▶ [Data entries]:
※
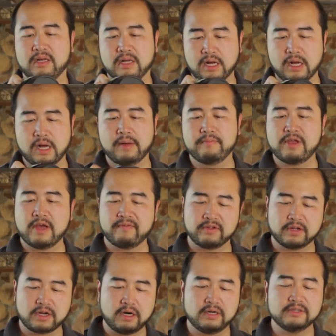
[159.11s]
You have to
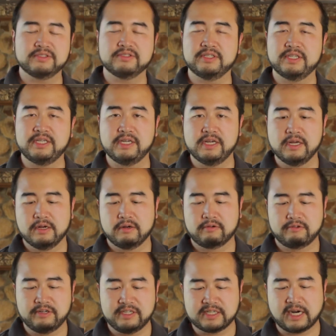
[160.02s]
constantly
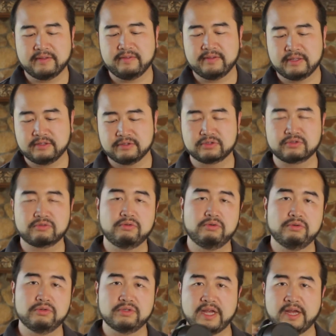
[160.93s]
retightening the
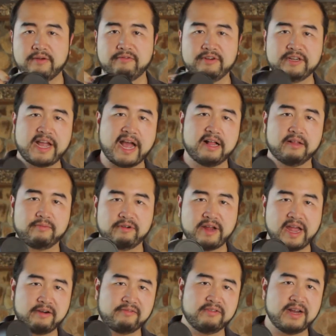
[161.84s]
screws and
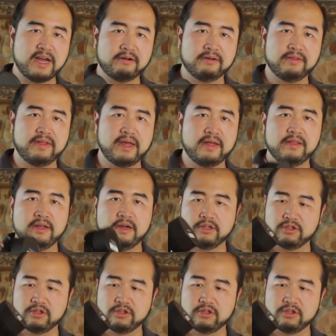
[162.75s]
recalibrate every now and then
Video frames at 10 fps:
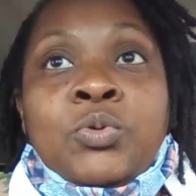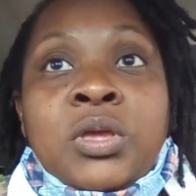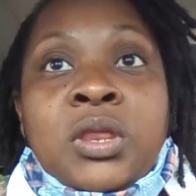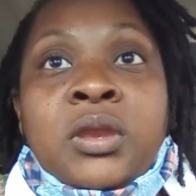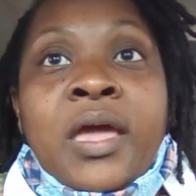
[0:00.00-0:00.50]

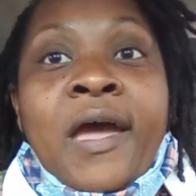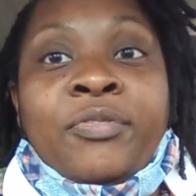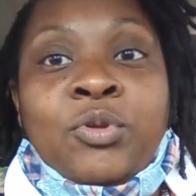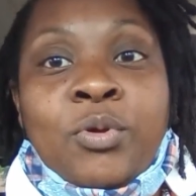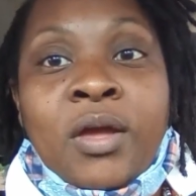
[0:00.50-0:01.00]
Get it
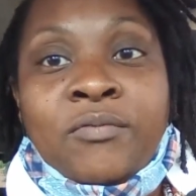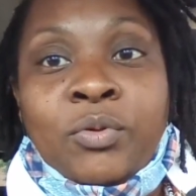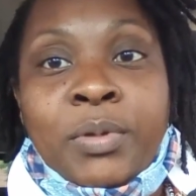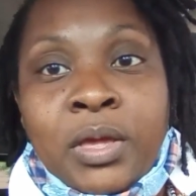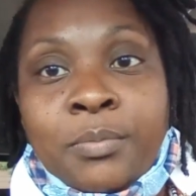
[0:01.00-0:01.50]
after you have
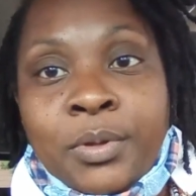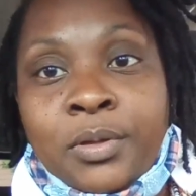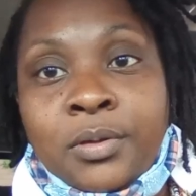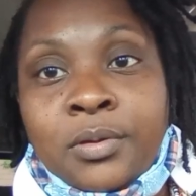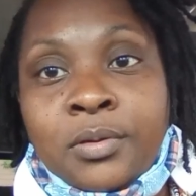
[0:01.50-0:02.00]
your baby
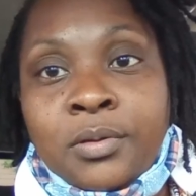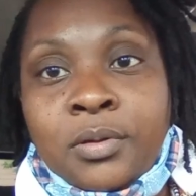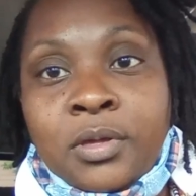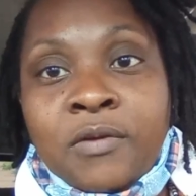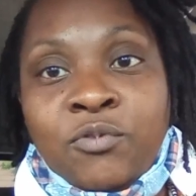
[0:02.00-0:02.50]

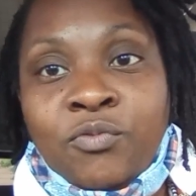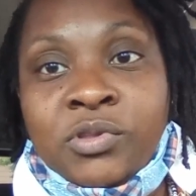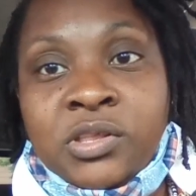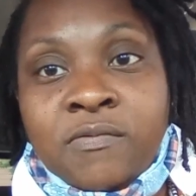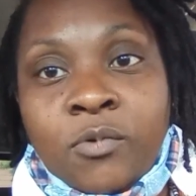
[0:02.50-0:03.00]
if you're
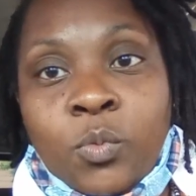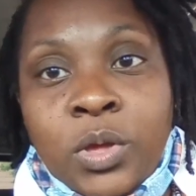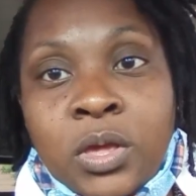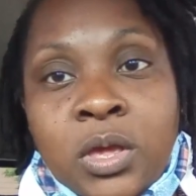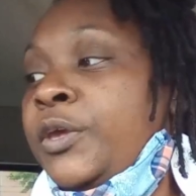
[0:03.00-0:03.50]
receiving
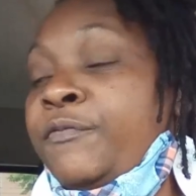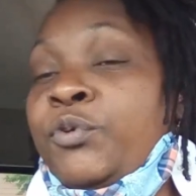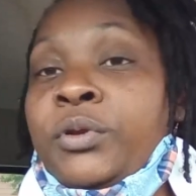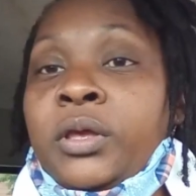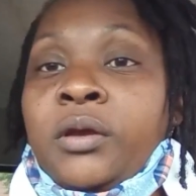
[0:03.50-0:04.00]
WIC. If
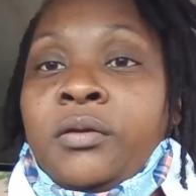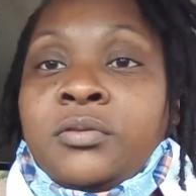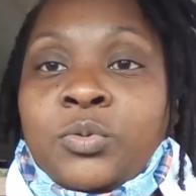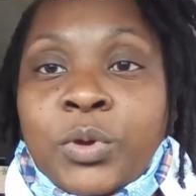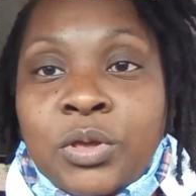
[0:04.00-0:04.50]
you're in an area
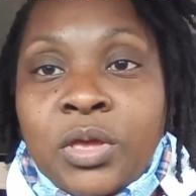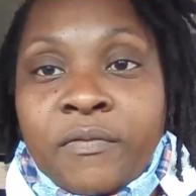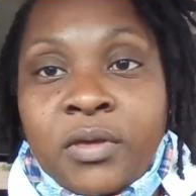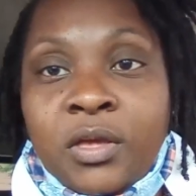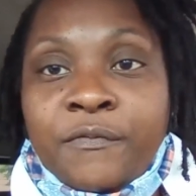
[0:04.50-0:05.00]
to where you have
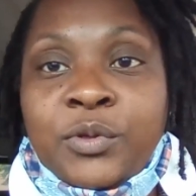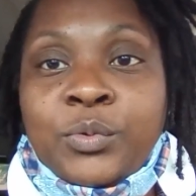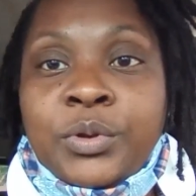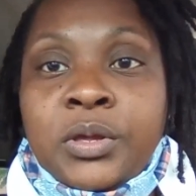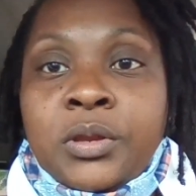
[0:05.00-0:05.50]
a health
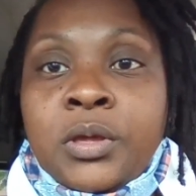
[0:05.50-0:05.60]
unit,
※
▶ [Aim of the exercise]: Skip the images and set down the rest of the data unchanged.

▶ [Exercise output]:
[159.11s]
You have to
[160.02s]
constantly
[160.93s]
retightening the
[161.84s]
screws and
[162.75s]
recalibrate every now and then
Video frames at 10 fps:
[0:00.00-0:00.50]

[0:00.50-0:01.00]
Get it
[0:01.00-0:01.50]
after you have
[0:01.50-0:02.00]
your baby
[0:02.00-0:02.50]

[0:02.50-0:03.00]
if you're
[0:03.00-0:03.50]
receiving
[0:03.50-0:04.00]
WIC. If
[0:04.00-0:04.50]
you're in an area
[0:04.50-0:05.00]
to where you have
[0:05.00-0:05.50]
a health
[0:05.50-0:05.60]
unit,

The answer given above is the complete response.